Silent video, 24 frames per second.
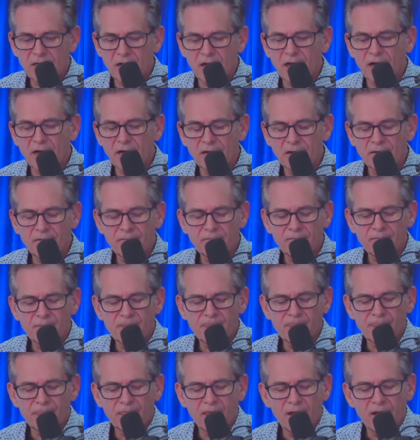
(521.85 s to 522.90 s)

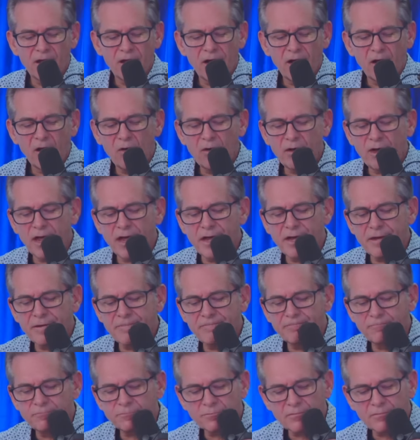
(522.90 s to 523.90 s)
Yeah. Okay.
—————
Your instructions | Copy the listing exactly. No images belong in the copy.

Response for this exercise |
Silent video, 24 frames per second.
(521.85 s to 522.90 s)

(522.90 s to 523.90 s)
Yeah. Okay.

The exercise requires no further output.